__Task objective__
Below are entries; copy exactly, and only, the lines from the one containing "(0.00 s to 1.00 s)" through their final line, leaving out pictures.

┌─ Data records

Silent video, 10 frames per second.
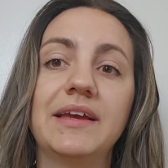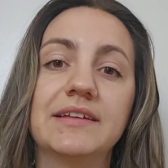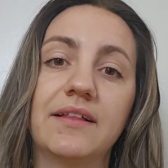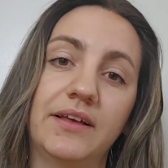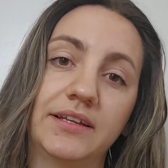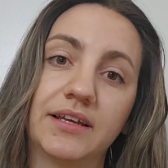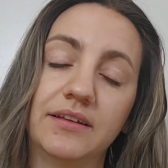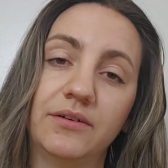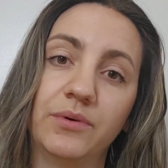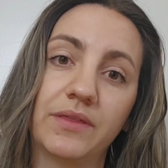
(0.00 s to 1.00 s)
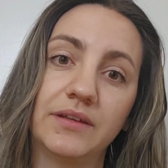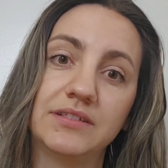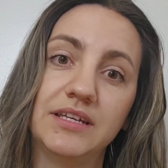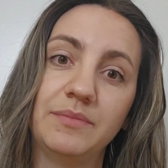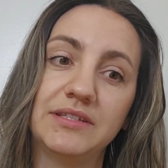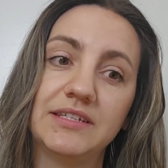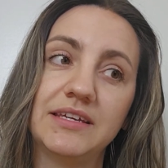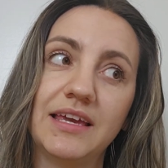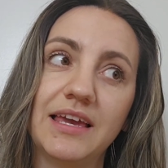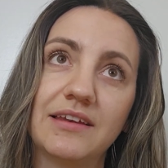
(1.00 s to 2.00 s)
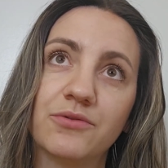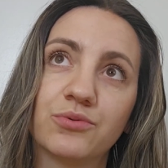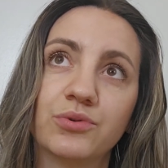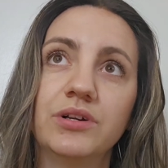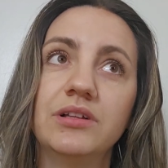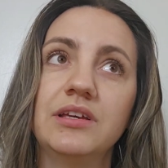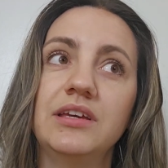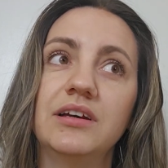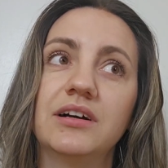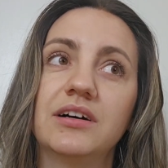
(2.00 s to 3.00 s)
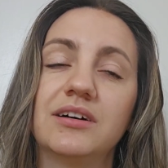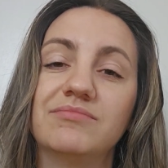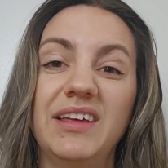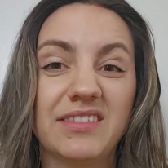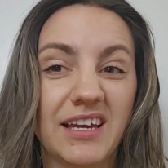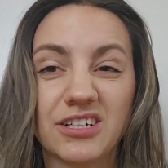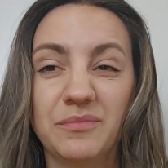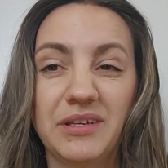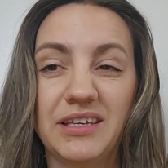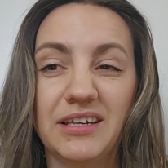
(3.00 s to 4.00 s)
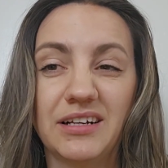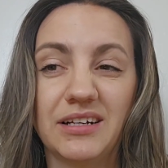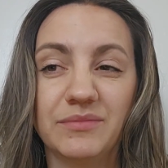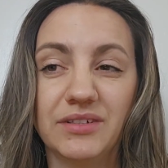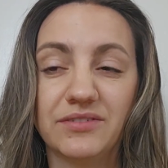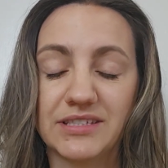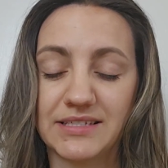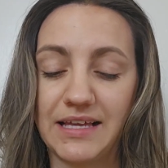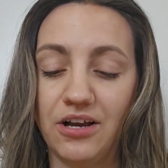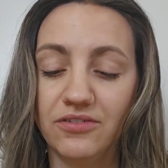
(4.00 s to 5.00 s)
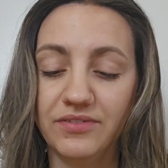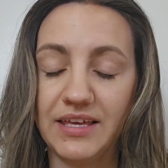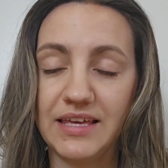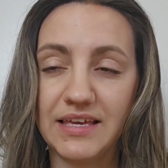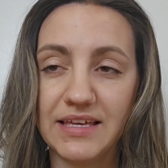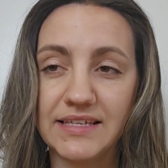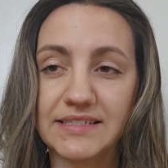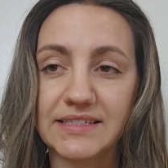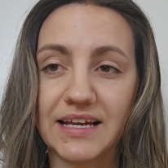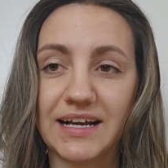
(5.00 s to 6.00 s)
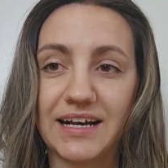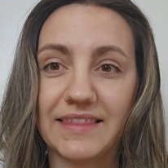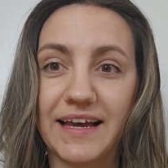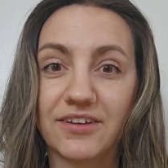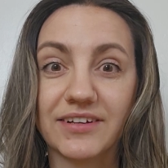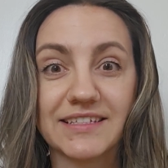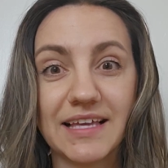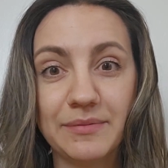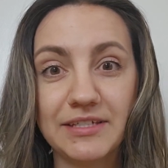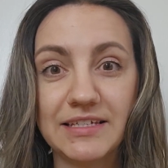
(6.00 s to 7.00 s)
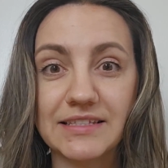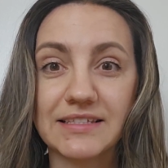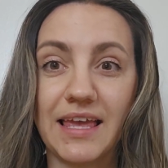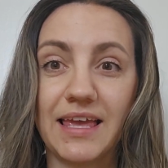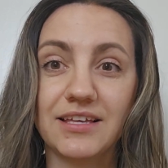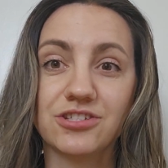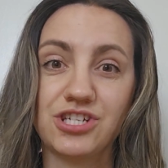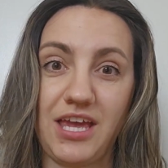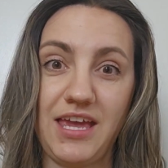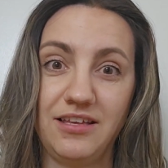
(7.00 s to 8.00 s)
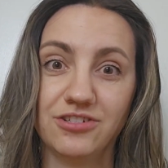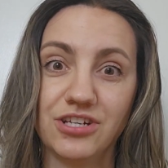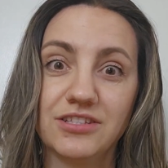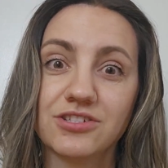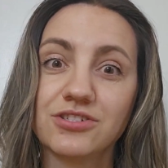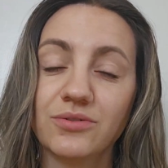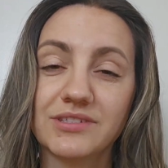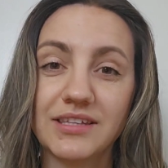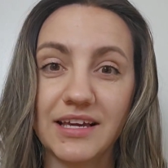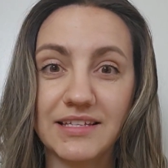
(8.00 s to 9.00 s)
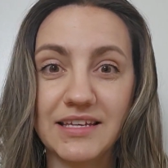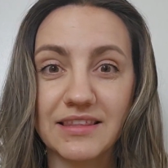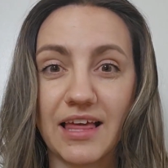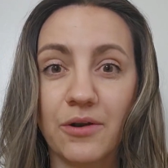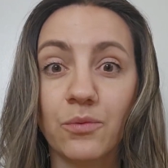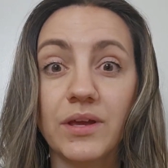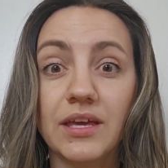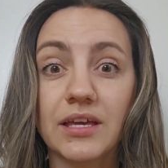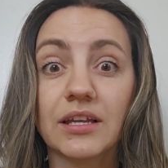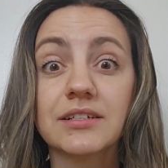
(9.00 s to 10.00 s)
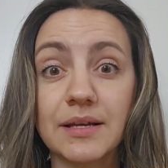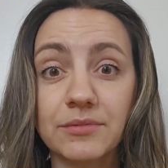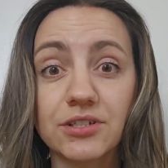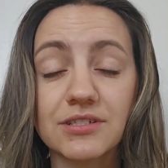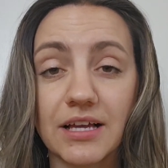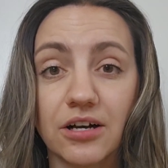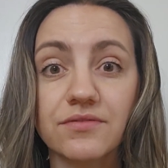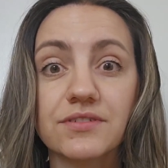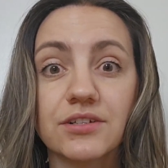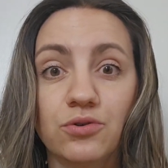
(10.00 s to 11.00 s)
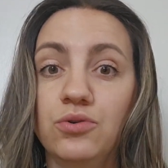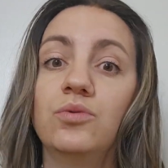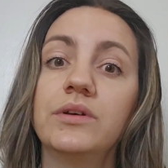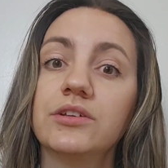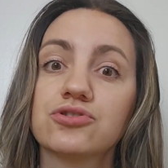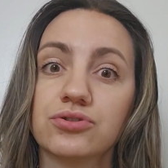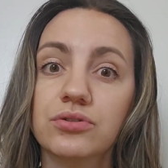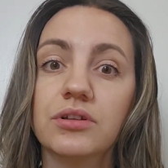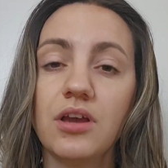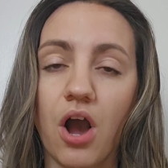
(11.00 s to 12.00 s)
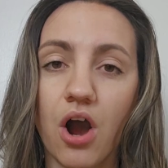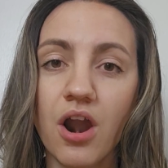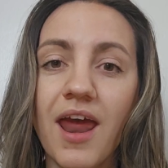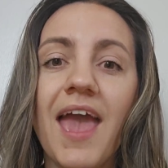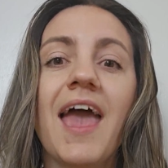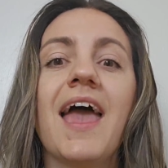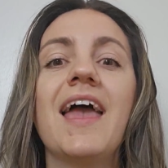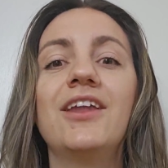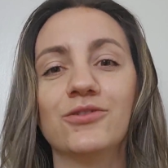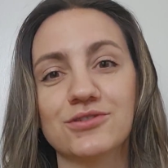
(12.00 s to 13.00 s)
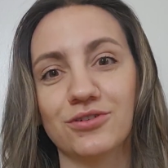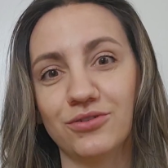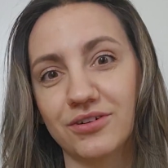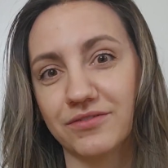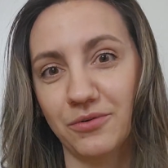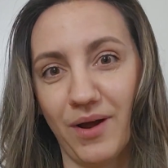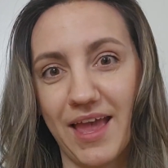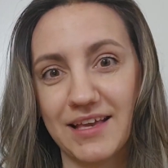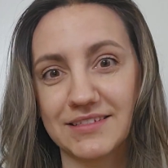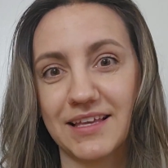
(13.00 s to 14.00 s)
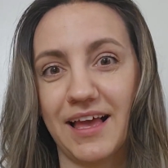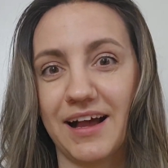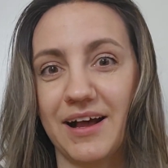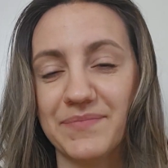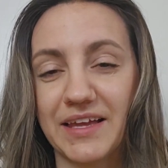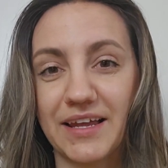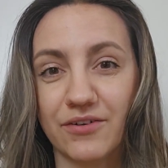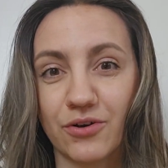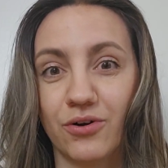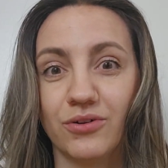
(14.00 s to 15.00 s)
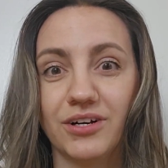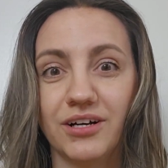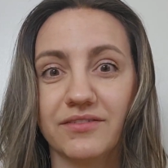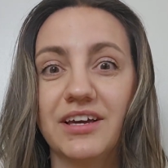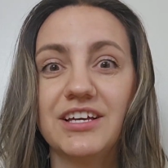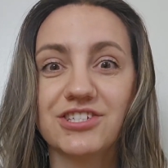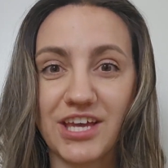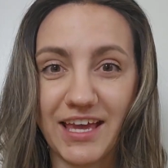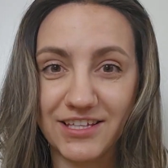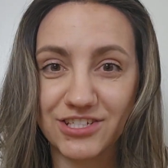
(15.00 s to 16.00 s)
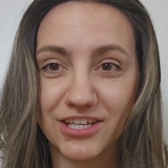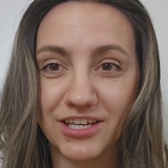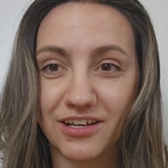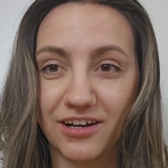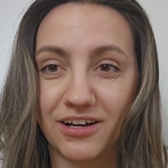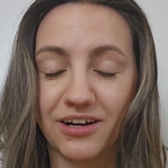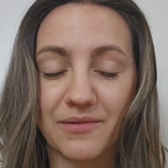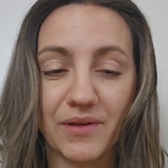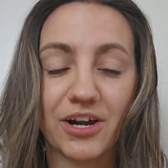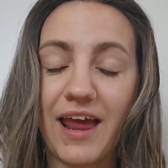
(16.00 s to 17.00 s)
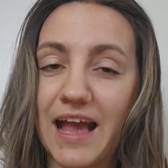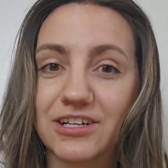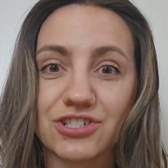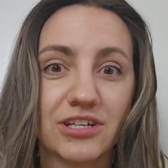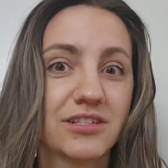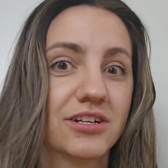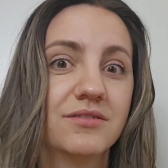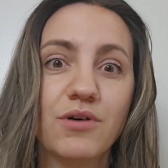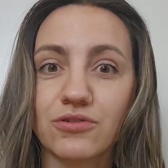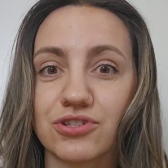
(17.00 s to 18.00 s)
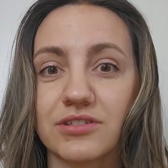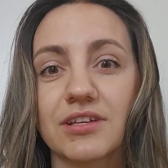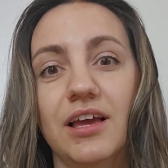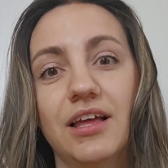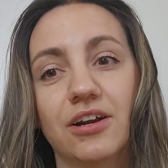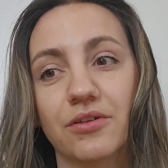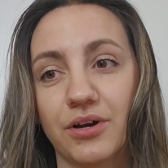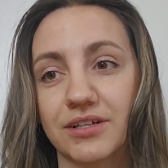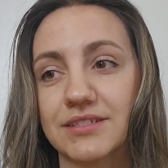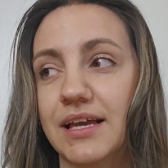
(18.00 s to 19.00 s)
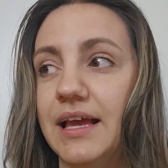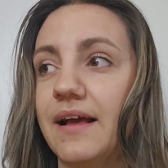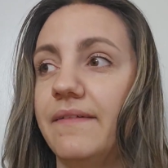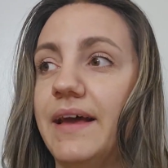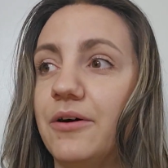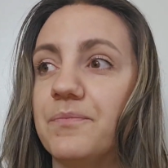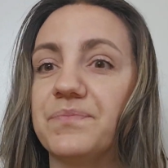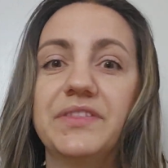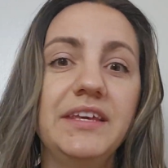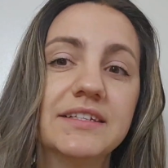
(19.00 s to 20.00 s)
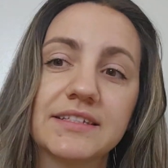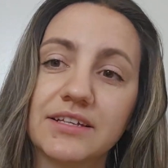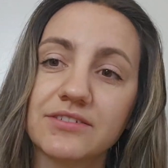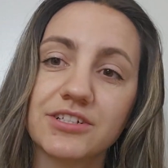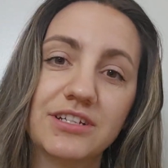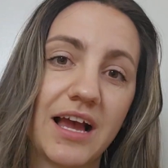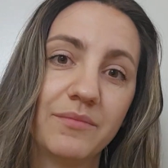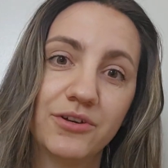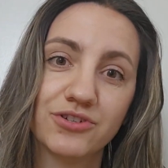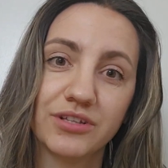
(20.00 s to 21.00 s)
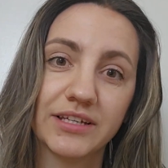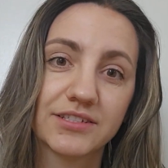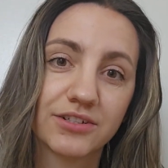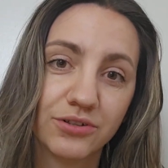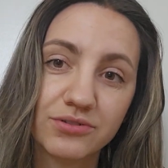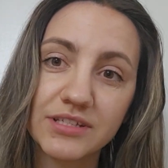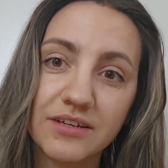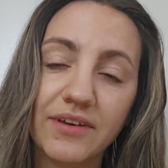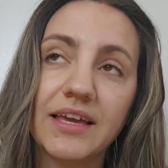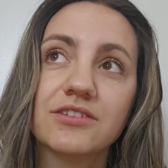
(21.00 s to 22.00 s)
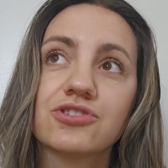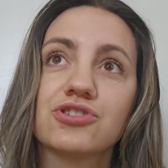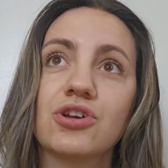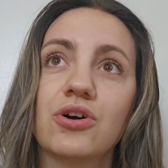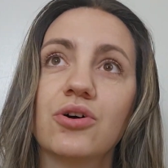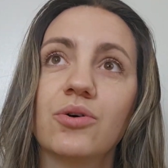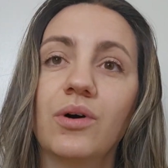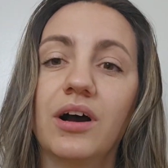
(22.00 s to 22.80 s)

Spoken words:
dialectic within DBT and really in therapy of itself is that of acceptance and change. And so it's the idea that we can accept ourselves and who we truly are, and also look for ways and have a goal of changing our actions, our emotions, and our thoughts. Now, these skills are not mutually exclusive, and so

└─

__Task answer__
(0.00 s to 1.00 s)
(1.00 s to 2.00 s)
(2.00 s to 3.00 s)
(3.00 s to 4.00 s)
(4.00 s to 5.00 s)
(5.00 s to 6.00 s)
(6.00 s to 7.00 s)
(7.00 s to 8.00 s)
(8.00 s to 9.00 s)
(9.00 s to 10.00 s)
(10.00 s to 11.00 s)
(11.00 s to 12.00 s)
(12.00 s to 13.00 s)
(13.00 s to 14.00 s)
(14.00 s to 15.00 s)
(15.00 s to 16.00 s)
(16.00 s to 17.00 s)
(17.00 s to 18.00 s)
(18.00 s to 19.00 s)
(19.00 s to 20.00 s)
(20.00 s to 21.00 s)
(21.00 s to 22.00 s)
(22.00 s to 22.80 s)

Spoken words:
dialectic within DBT and really in therapy of itself is that of acceptance and change. And so it's the idea that we can accept ourselves and who we truly are, and also look for ways and have a goal of changing our actions, our emotions, and our thoughts. Now, these skills are not mutually exclusive, and so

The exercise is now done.